Emergent selectivity for scenes, object properties, and contour statistics in feedforward models of scene-preferring cortex

The scene-preferring portion of the human ventral visual stream, known as the parahippocampal place area (PPA), responds to scenes and landmark objects, which tend to be large in real-world size, fixed in location, and inanimate. However, the PPA also exhibits preferences for low-level contour statistics, including rectilinearity and cardinal orientations, that are not directly predicted by theories of scene- and landmark-selectivity. It is unknown whether these divergent findings of both low- and high-level selectivity in the PPA can be explained by a unified computational theory. To address this issue, we fit feedforward computational models of visual feature coding to the image-evoked fMRI responses of the PPA, and we performed a series of high-throughput experiments on these models.
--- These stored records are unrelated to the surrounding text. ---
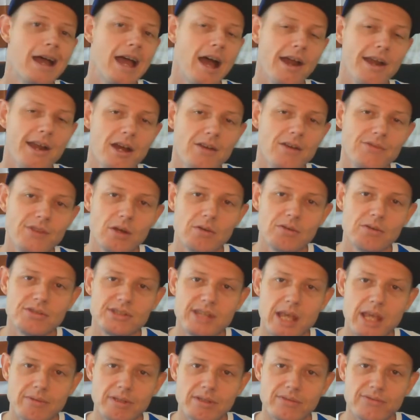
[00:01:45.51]
and of those
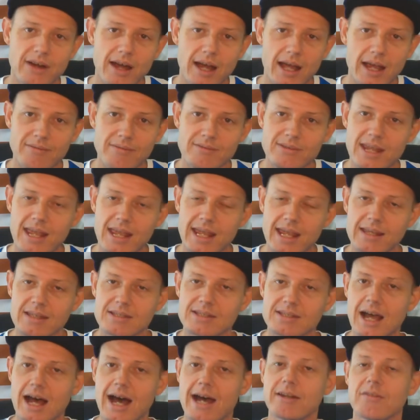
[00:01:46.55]
75
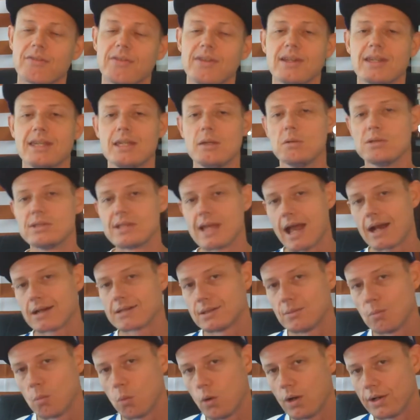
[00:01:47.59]
days, I don't think he was
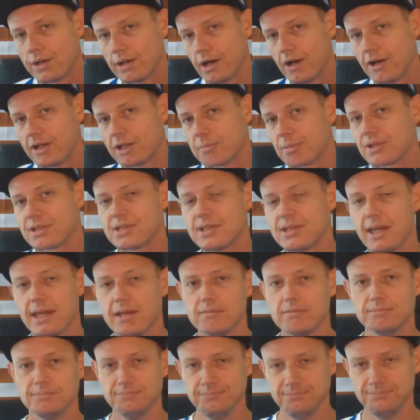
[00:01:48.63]
actually 100%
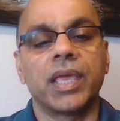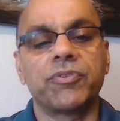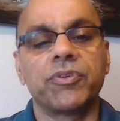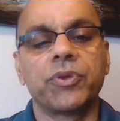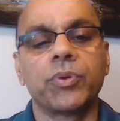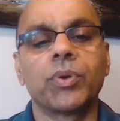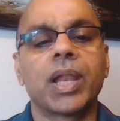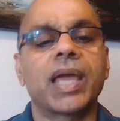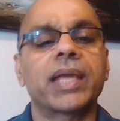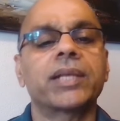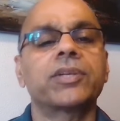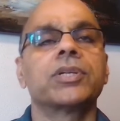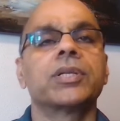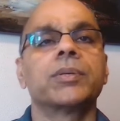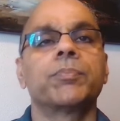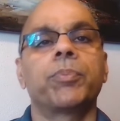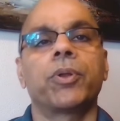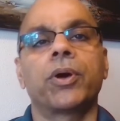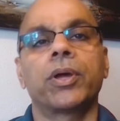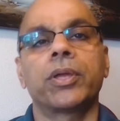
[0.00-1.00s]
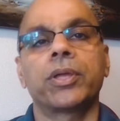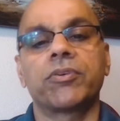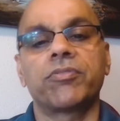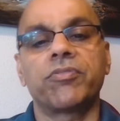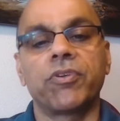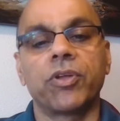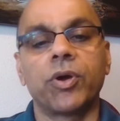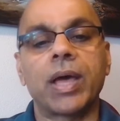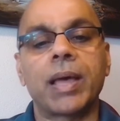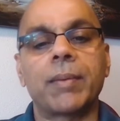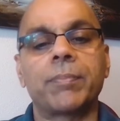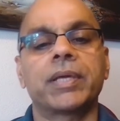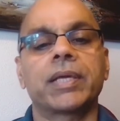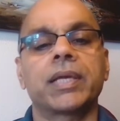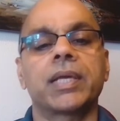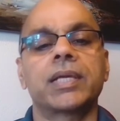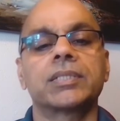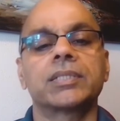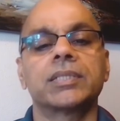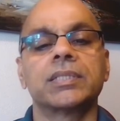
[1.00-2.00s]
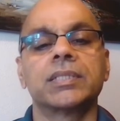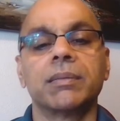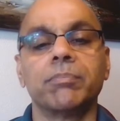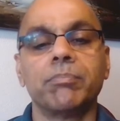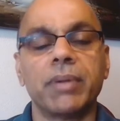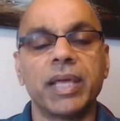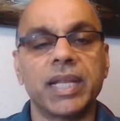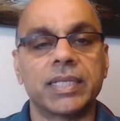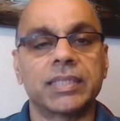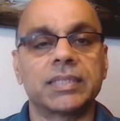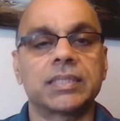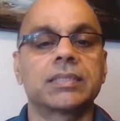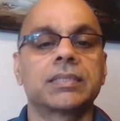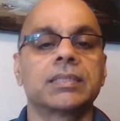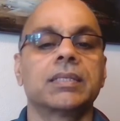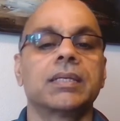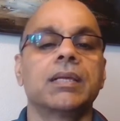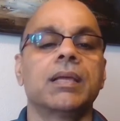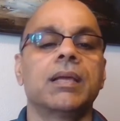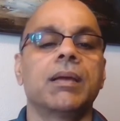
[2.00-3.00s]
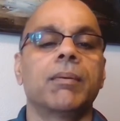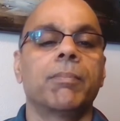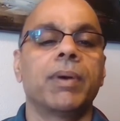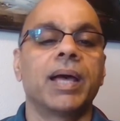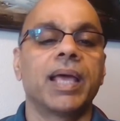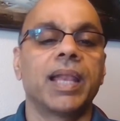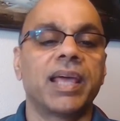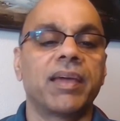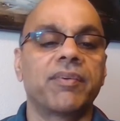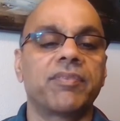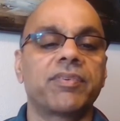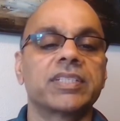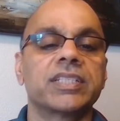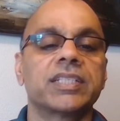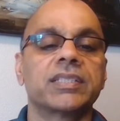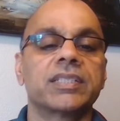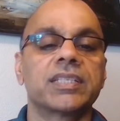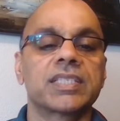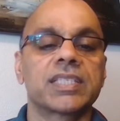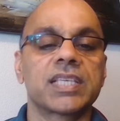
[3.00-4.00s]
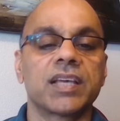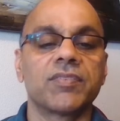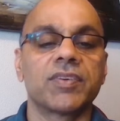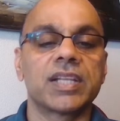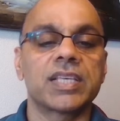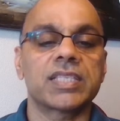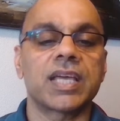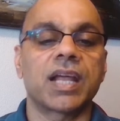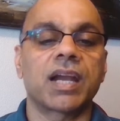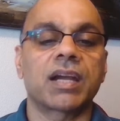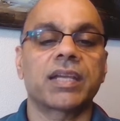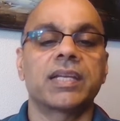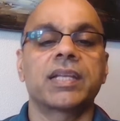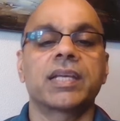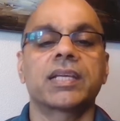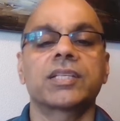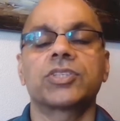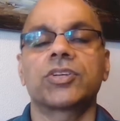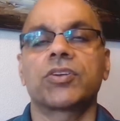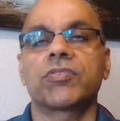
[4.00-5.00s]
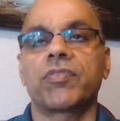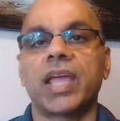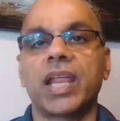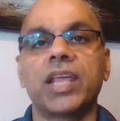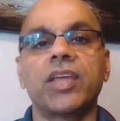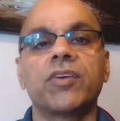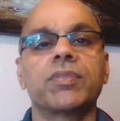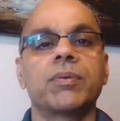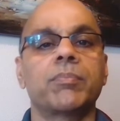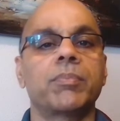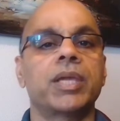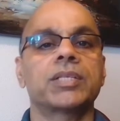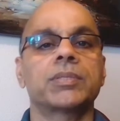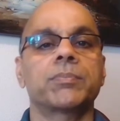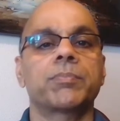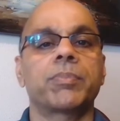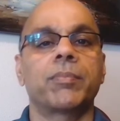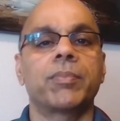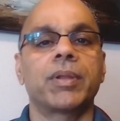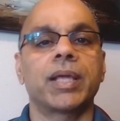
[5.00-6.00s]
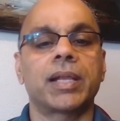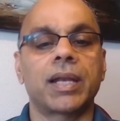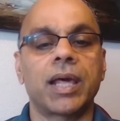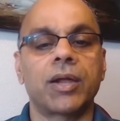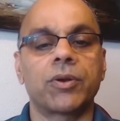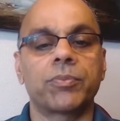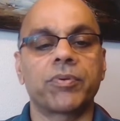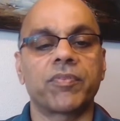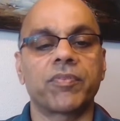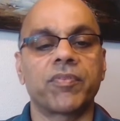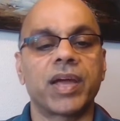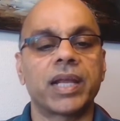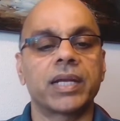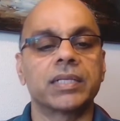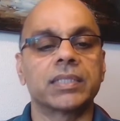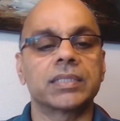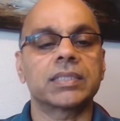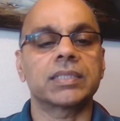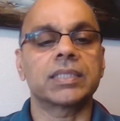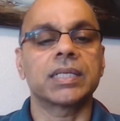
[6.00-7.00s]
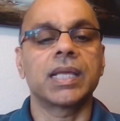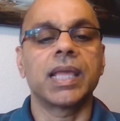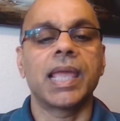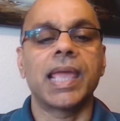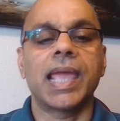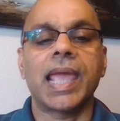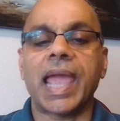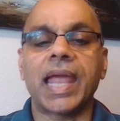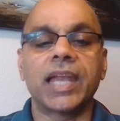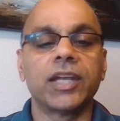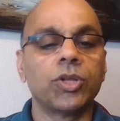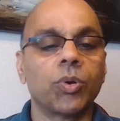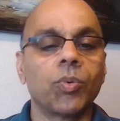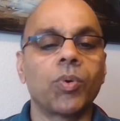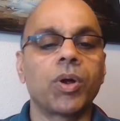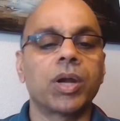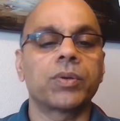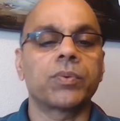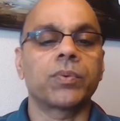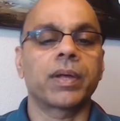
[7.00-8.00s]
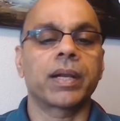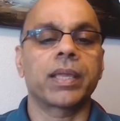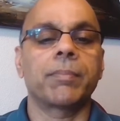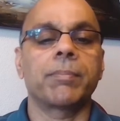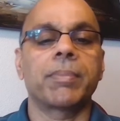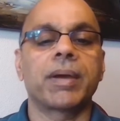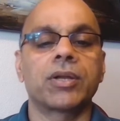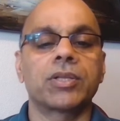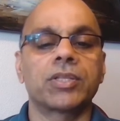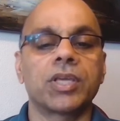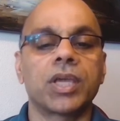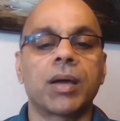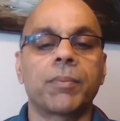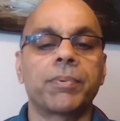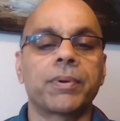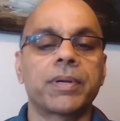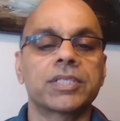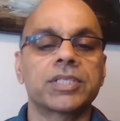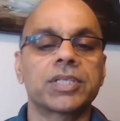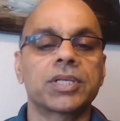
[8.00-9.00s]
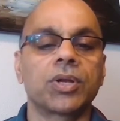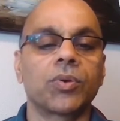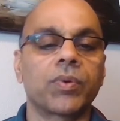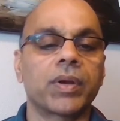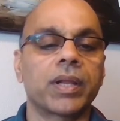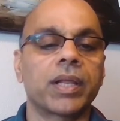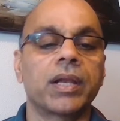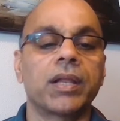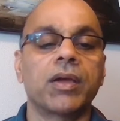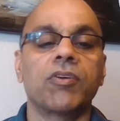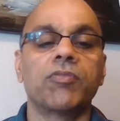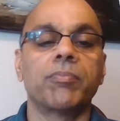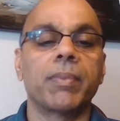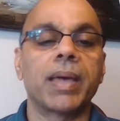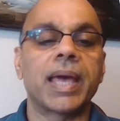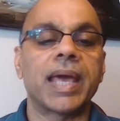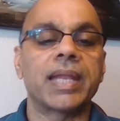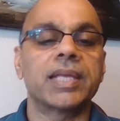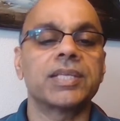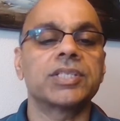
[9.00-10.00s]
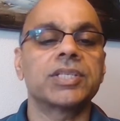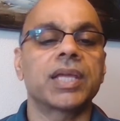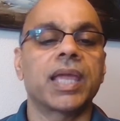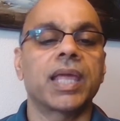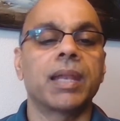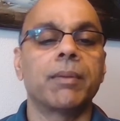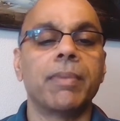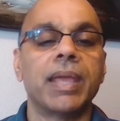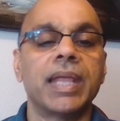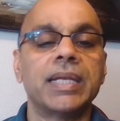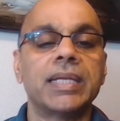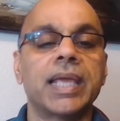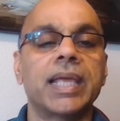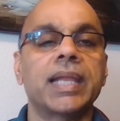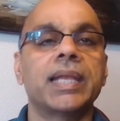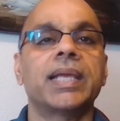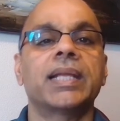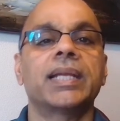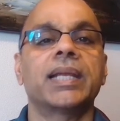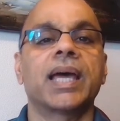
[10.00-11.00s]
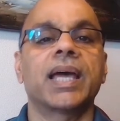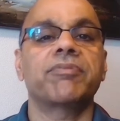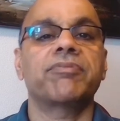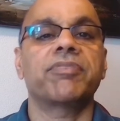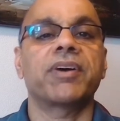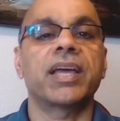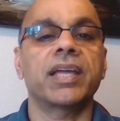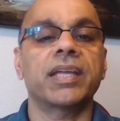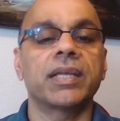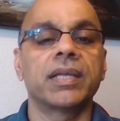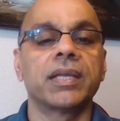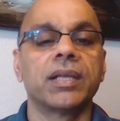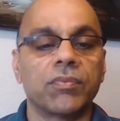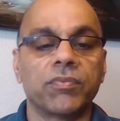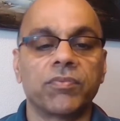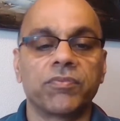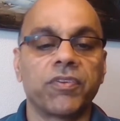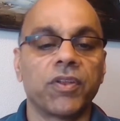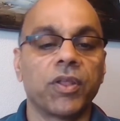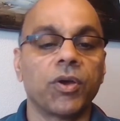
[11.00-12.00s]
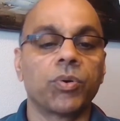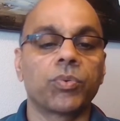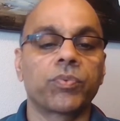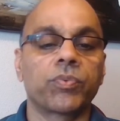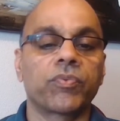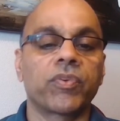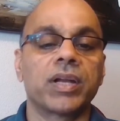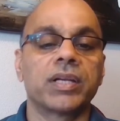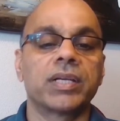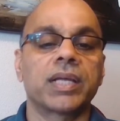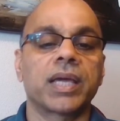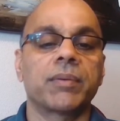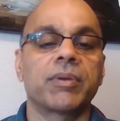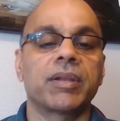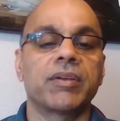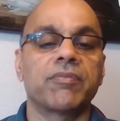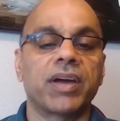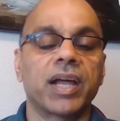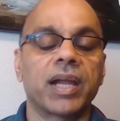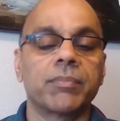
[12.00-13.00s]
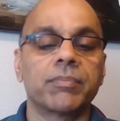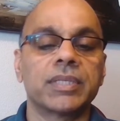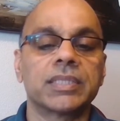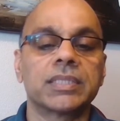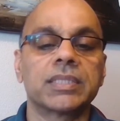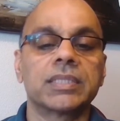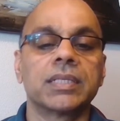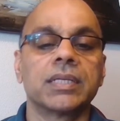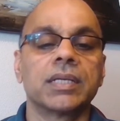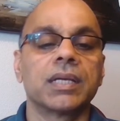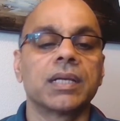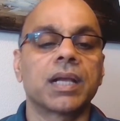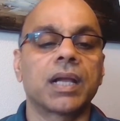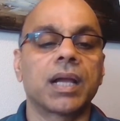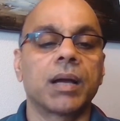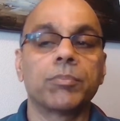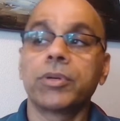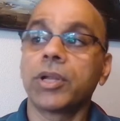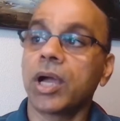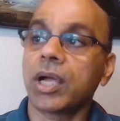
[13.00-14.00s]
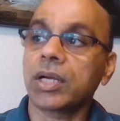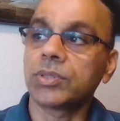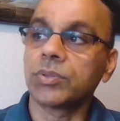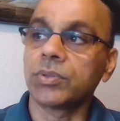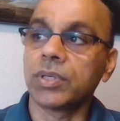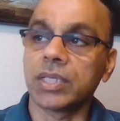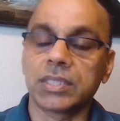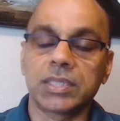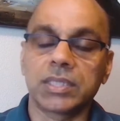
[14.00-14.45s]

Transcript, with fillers: If you would like to deploy your Flow applications in minutes, by leveraging the serverless architecture of any of the major public cloud providers, and don't want to worry about the operational overhead of managing and maintaining NiFi Flow runtime environments, come talk to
Our findings show that feedforward models of the PPA exhibit emergent selectivity across multiple levels of complexity, giving rise to seemingly high-level preferences for scenes and for objects that are large, spatially fixed, and inanimate/manmade while simultaneously yielding low-level preferences for rectilinear shapes and cardinal orientations. These results reconcile disparate theories of PPA function in a unified model of feedforward feature coding, and they demonstrate how multifaceted selectivity profiles naturally emerge from the feedforward computations of visual cortex and the natural statistics of images.